= Mette Warburg =

Mette Warburg (23 January, 1926 - 11 March, 2015) was a Danish eye specialist. Her specialist areas were pediatric ophthalmology and ophthalmic genetics.

== Biography ==
Warburg was born in Copenhagen. Her father Erik was a notable cardiologist and her mother's name was Louise Valentiner. During World War II, the family remained in Copenhagen and Warburg joined the resistance movement at the age of 15. Her tasks were to code and decide telegrams from London about weapons and parachute drops.

In 1944, she became a student at Ingrid Jespersens Gymnasieskole. She then studied medicine at the University of Copenhagen, graduating in 1952. Starting in 1961, she began to study a Danish family with a high number of cases of a hereditary degenerative disease, and eventually identified and described the disease. She named it Norrie disease after noted Danish ophthalmologist Gordon Norrie. Her dissertation describing the disease was awarded the Doyne Memorial Medal in Oxford in 1979.

In 1963, she was appointed associate professor of ophthalmology at Aarhus University. In 1974 she was appointed chief physician at the children’s hospital in Vangede, a position she held until 1996. She also worked extensively at the Institute for the Blind and the Danish Mental Health Service, where she studied visual defects and their connection to mental health.

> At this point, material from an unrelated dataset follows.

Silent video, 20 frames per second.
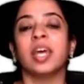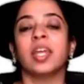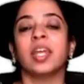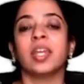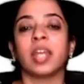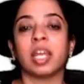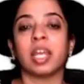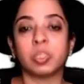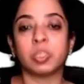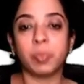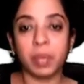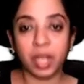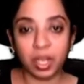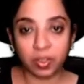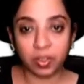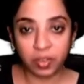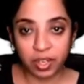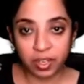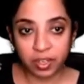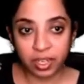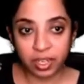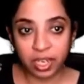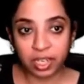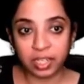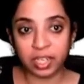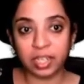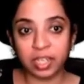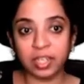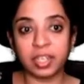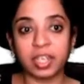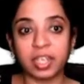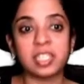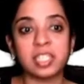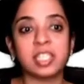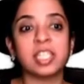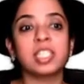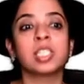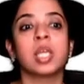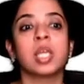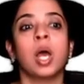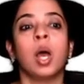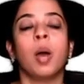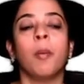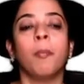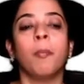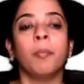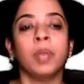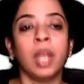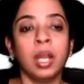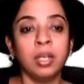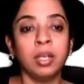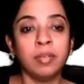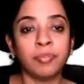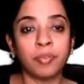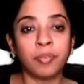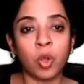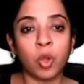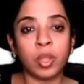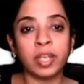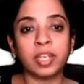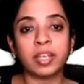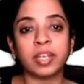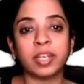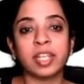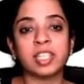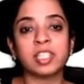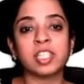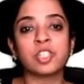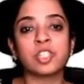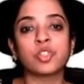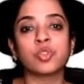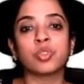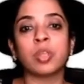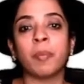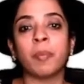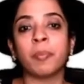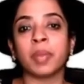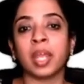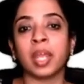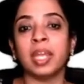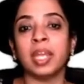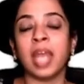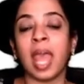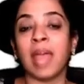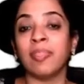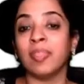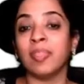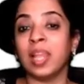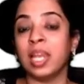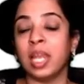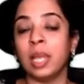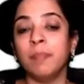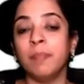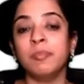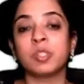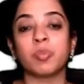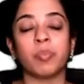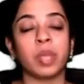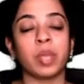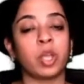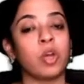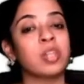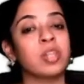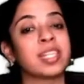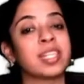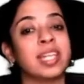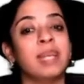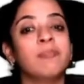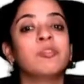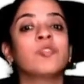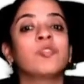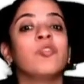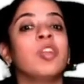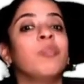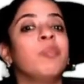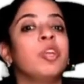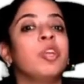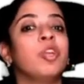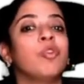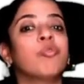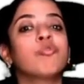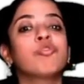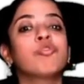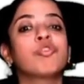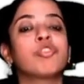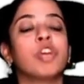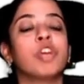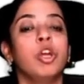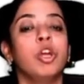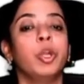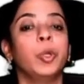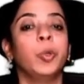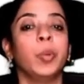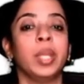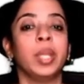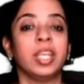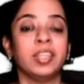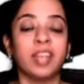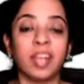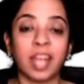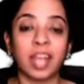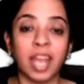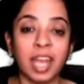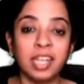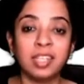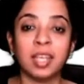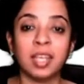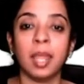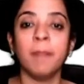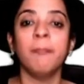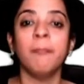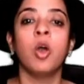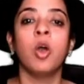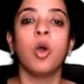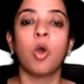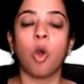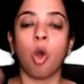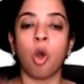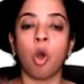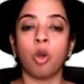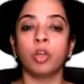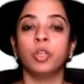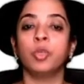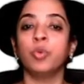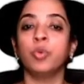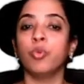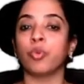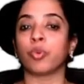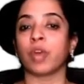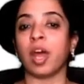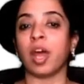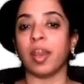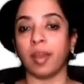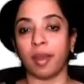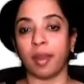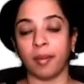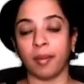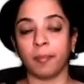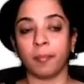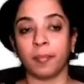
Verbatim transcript: respiratory rate increases blood flow increases to the brain and the limbs because limbs will be used to either hit him or to run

In 1971 Warburg and her research partner Arthur Earl Walker published the symptoms of an eye disease which they named Walker–Warburg syndrome; the syndrome is a form of autosomal recessive congenital muscular dystrophy.

She received the Tagea Brandt Scholarship in 1980 and Synoptik Foundation's Honorary Award in 1996.

== Personal life ==
Warburg married physician Erik Christiansen in 1949 and had two children, one in 1952 and another in 1955.